= WORK TO BE COMPLETED =
For every record that follows, write out the text exactly and omit the picture, if one is present.

**** LISTED RECORDS ****

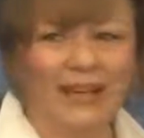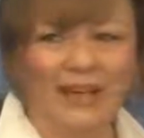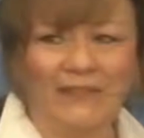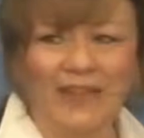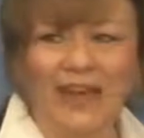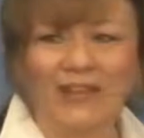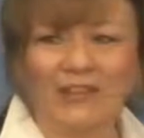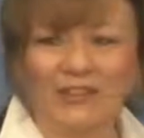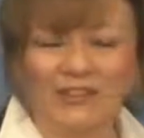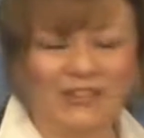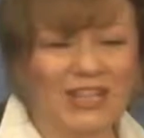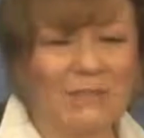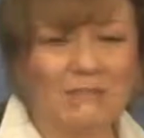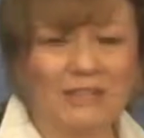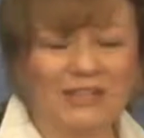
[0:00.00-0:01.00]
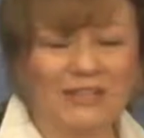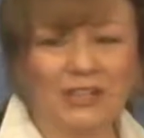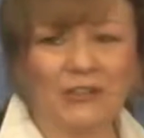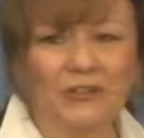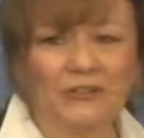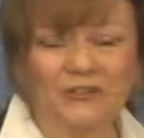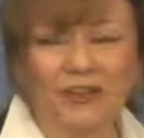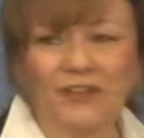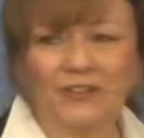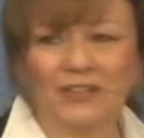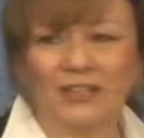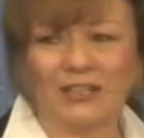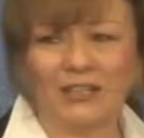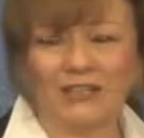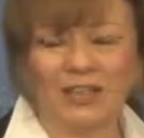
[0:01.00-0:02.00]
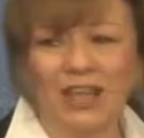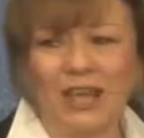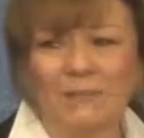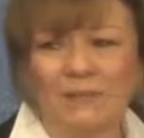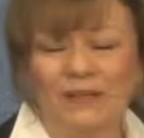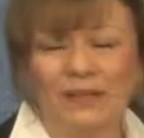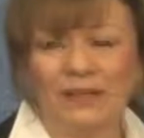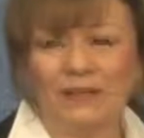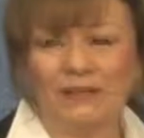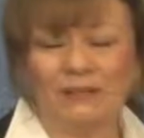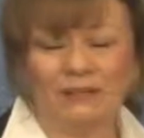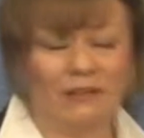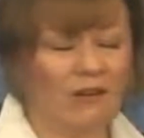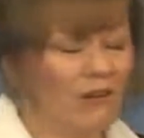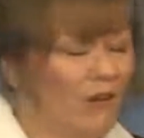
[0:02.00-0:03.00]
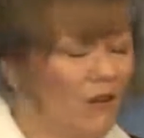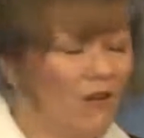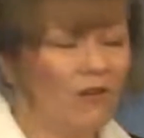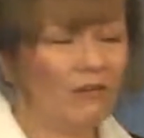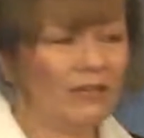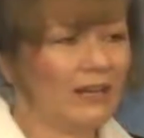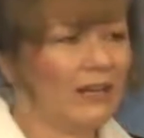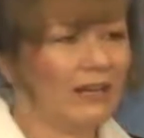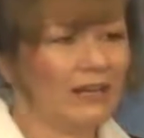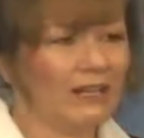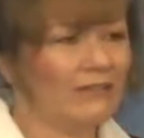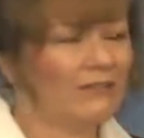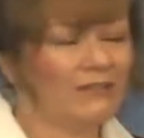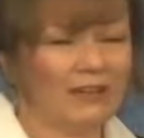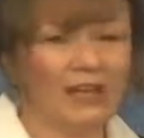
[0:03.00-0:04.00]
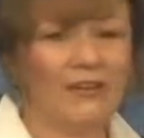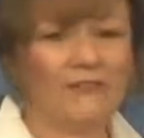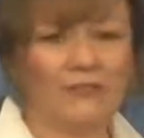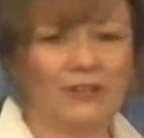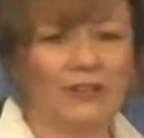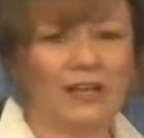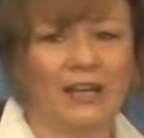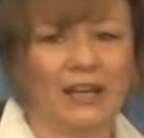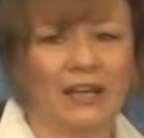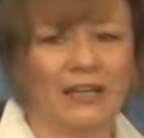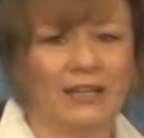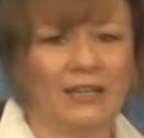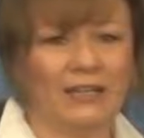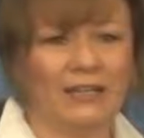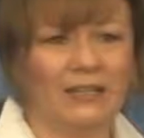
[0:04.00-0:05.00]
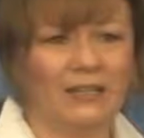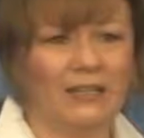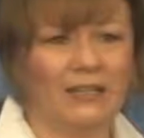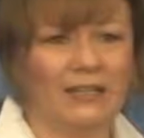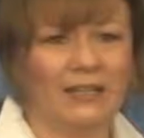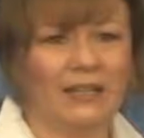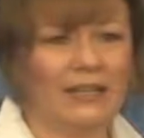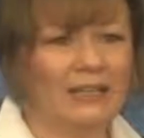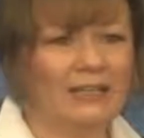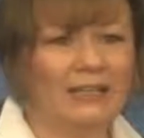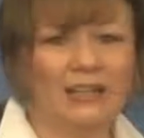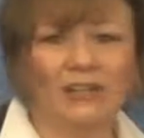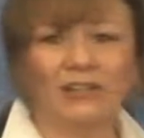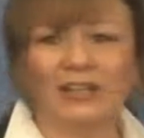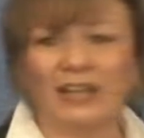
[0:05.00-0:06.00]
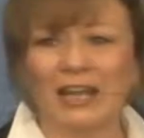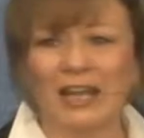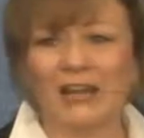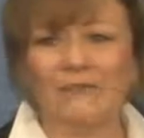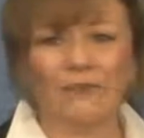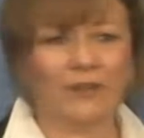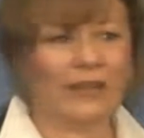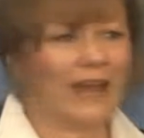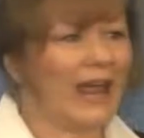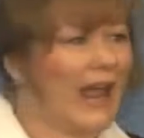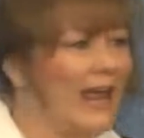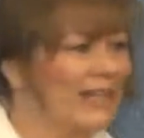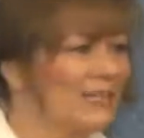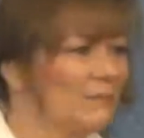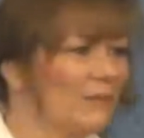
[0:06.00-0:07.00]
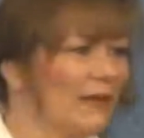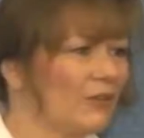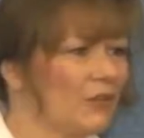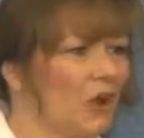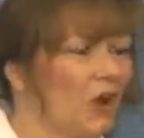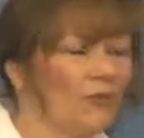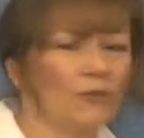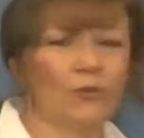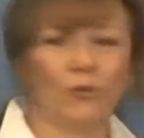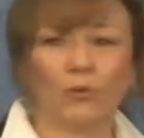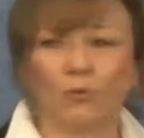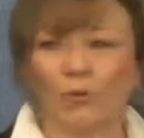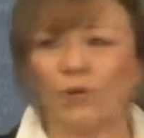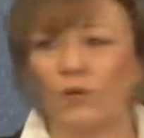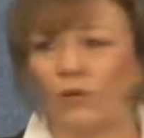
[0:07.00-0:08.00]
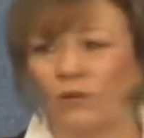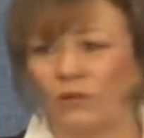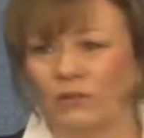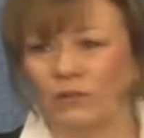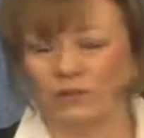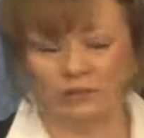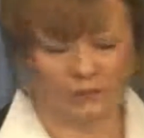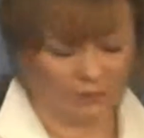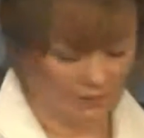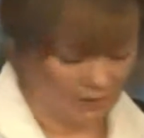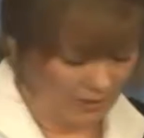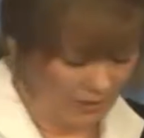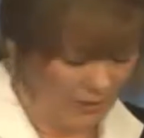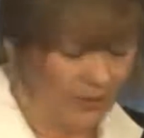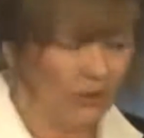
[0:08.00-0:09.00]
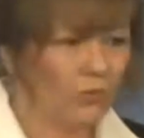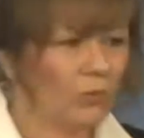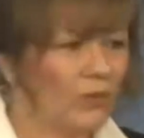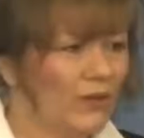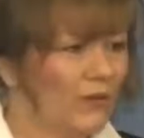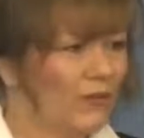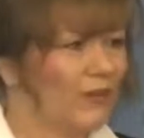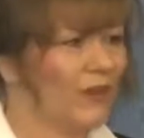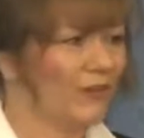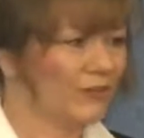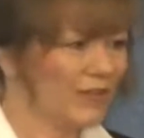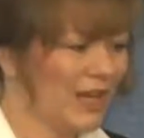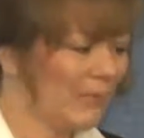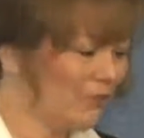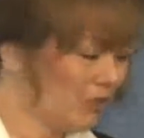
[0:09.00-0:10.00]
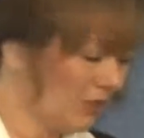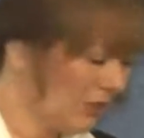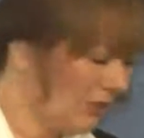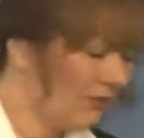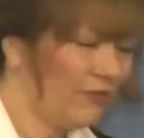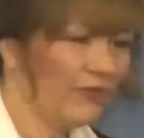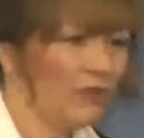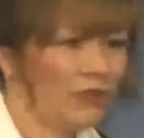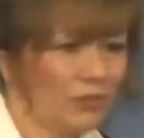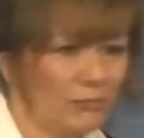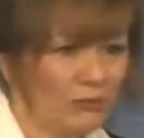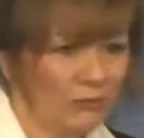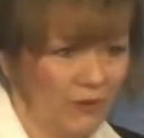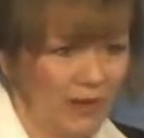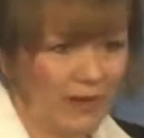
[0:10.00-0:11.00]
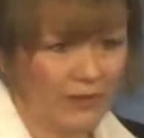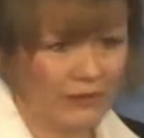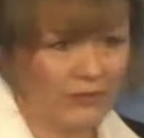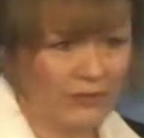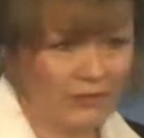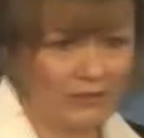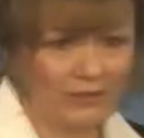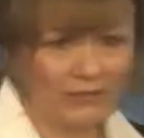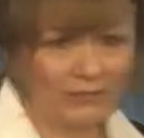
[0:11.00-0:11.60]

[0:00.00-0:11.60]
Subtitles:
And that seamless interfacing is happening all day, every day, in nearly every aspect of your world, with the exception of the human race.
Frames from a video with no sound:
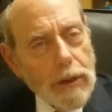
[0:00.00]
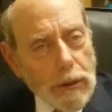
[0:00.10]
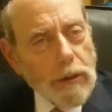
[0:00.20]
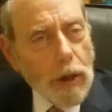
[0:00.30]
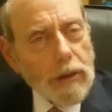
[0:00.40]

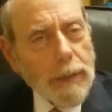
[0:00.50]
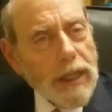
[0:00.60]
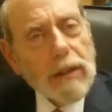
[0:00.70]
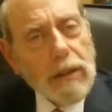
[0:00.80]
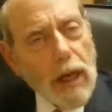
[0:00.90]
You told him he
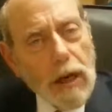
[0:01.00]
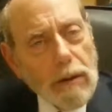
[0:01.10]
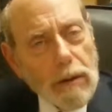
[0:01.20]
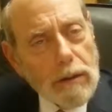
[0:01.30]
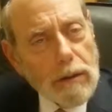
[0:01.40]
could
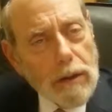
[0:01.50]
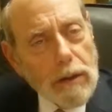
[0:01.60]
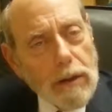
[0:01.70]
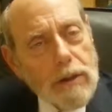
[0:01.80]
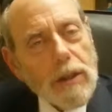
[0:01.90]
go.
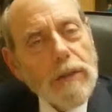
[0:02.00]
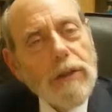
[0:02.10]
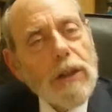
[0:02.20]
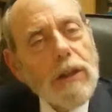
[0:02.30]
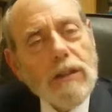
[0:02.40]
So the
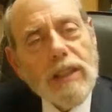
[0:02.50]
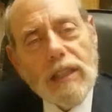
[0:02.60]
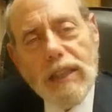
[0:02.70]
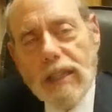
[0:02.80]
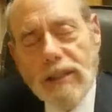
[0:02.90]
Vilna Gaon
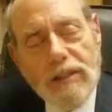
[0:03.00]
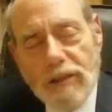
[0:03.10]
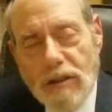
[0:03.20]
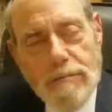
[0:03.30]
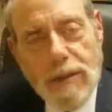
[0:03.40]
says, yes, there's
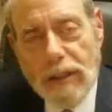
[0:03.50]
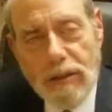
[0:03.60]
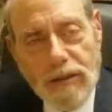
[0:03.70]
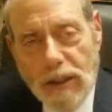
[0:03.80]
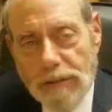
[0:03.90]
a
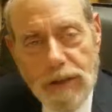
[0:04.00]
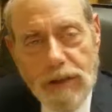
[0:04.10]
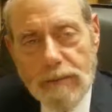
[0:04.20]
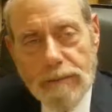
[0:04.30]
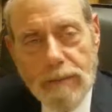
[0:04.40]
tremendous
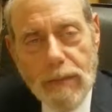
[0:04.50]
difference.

****

= COMPLETED EXERCISE =
[0:00.00-0:01.00]
[0:01.00-0:02.00]
[0:02.00-0:03.00]
[0:03.00-0:04.00]
[0:04.00-0:05.00]
[0:05.00-0:06.00]
[0:06.00-0:07.00]
[0:07.00-0:08.00]
[0:08.00-0:09.00]
[0:09.00-0:10.00]
[0:10.00-0:11.00]
[0:11.00-0:11.60]

[0:00.00-0:11.60]
Subtitles:
And that seamless interfacing is happening all day, every day, in nearly every aspect of your world, with the exception of the human race.
Frames from a video with no sound:
[0:00.00]
[0:00.10]
[0:00.20]
[0:00.30]
[0:00.40]

[0:00.50]
[0:00.60]
[0:00.70]
[0:00.80]
[0:00.90]
You told him he
[0:01.00]
[0:01.10]
[0:01.20]
[0:01.30]
[0:01.40]
could
[0:01.50]
[0:01.60]
[0:01.70]
[0:01.80]
[0:01.90]
go.
[0:02.00]
[0:02.10]
[0:02.20]
[0:02.30]
[0:02.40]
So the
[0:02.50]
[0:02.60]
[0:02.70]
[0:02.80]
[0:02.90]
Vilna Gaon
[0:03.00]
[0:03.10]
[0:03.20]
[0:03.30]
[0:03.40]
says, yes, there's
[0:03.50]
[0:03.60]
[0:03.70]
[0:03.80]
[0:03.90]
a
[0:04.00]
[0:04.10]
[0:04.20]
[0:04.30]
[0:04.40]
tremendous
[0:04.50]
difference.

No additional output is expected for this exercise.